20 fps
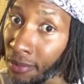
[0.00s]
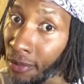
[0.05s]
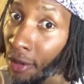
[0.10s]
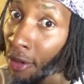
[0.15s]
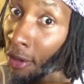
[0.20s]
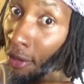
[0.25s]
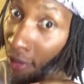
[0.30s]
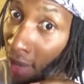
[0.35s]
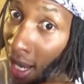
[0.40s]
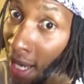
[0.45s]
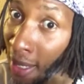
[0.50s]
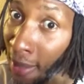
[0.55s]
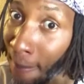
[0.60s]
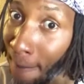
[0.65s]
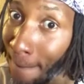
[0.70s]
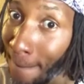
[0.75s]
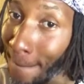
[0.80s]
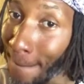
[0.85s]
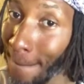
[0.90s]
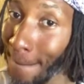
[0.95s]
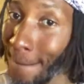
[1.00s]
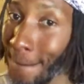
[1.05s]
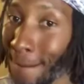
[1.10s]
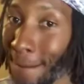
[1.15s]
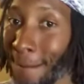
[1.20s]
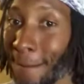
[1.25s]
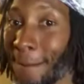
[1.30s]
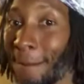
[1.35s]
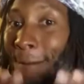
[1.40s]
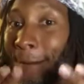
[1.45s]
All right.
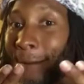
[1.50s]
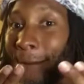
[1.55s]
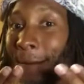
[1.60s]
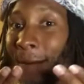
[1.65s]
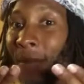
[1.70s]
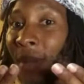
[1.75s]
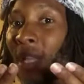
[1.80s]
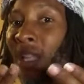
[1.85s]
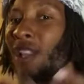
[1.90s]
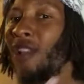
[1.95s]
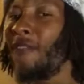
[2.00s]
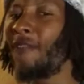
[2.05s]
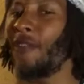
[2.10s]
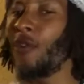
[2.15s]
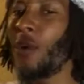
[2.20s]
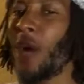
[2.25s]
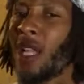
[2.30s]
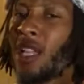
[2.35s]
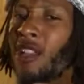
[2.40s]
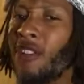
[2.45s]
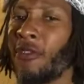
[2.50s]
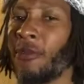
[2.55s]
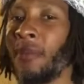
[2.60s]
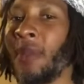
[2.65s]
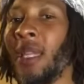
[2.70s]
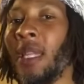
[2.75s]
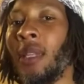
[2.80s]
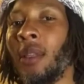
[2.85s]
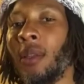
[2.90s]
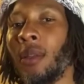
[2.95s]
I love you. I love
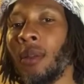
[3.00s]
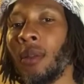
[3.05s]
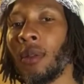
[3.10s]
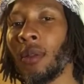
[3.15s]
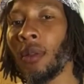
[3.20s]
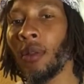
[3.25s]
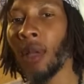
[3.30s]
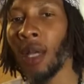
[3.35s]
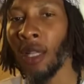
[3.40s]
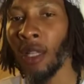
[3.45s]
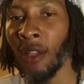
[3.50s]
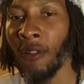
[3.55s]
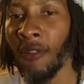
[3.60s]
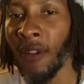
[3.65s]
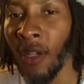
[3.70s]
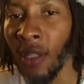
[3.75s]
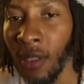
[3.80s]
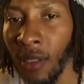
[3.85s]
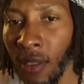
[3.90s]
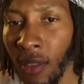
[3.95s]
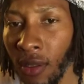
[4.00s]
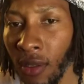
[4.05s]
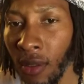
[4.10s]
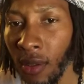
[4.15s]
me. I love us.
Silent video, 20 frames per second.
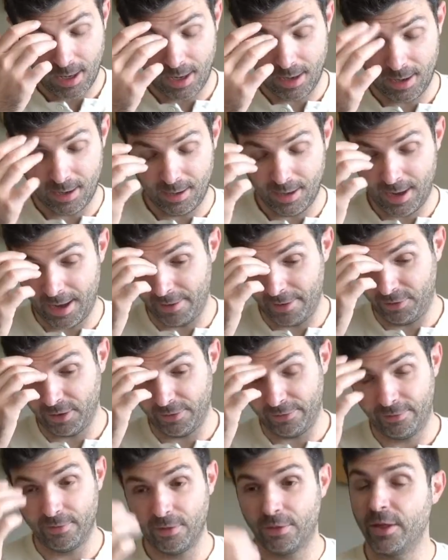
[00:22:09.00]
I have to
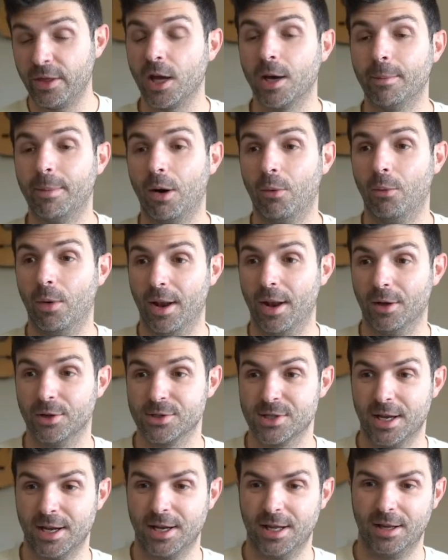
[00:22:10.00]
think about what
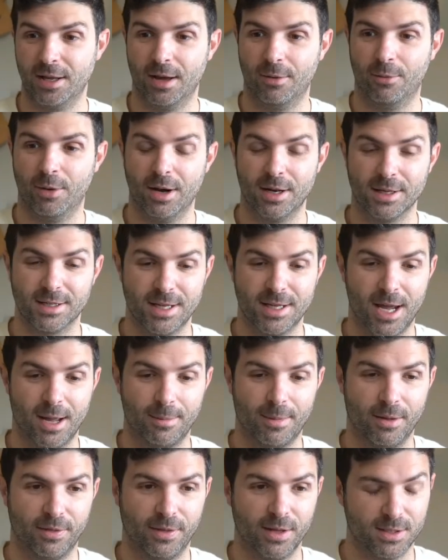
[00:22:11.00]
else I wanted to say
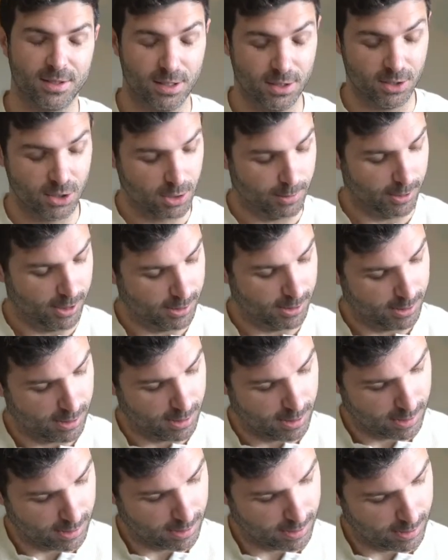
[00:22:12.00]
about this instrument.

• [Instructions for the task]: Could you transcribe the records above exactly, leaving out any pictures?

• [Task output]:
20 fps
[0.00s]
[0.05s]
[0.10s]
[0.15s]
[0.20s]
[0.25s]
[0.30s]
[0.35s]
[0.40s]
[0.45s]
[0.50s]
[0.55s]
[0.60s]
[0.65s]
[0.70s]
[0.75s]
[0.80s]
[0.85s]
[0.90s]
[0.95s]
[1.00s]
[1.05s]
[1.10s]
[1.15s]
[1.20s]
[1.25s]
[1.30s]
[1.35s]
[1.40s]
[1.45s]
All right.
[1.50s]
[1.55s]
[1.60s]
[1.65s]
[1.70s]
[1.75s]
[1.80s]
[1.85s]
[1.90s]
[1.95s]
[2.00s]
[2.05s]
[2.10s]
[2.15s]
[2.20s]
[2.25s]
[2.30s]
[2.35s]
[2.40s]
[2.45s]
[2.50s]
[2.55s]
[2.60s]
[2.65s]
[2.70s]
[2.75s]
[2.80s]
[2.85s]
[2.90s]
[2.95s]
I love you. I love
[3.00s]
[3.05s]
[3.10s]
[3.15s]
[3.20s]
[3.25s]
[3.30s]
[3.35s]
[3.40s]
[3.45s]
[3.50s]
[3.55s]
[3.60s]
[3.65s]
[3.70s]
[3.75s]
[3.80s]
[3.85s]
[3.90s]
[3.95s]
[4.00s]
[4.05s]
[4.10s]
[4.15s]
me. I love us.
Silent video, 20 frames per second.
[00:22:09.00]
I have to
[00:22:10.00]
think about what
[00:22:11.00]
else I wanted to say
[00:22:12.00]
about this instrument.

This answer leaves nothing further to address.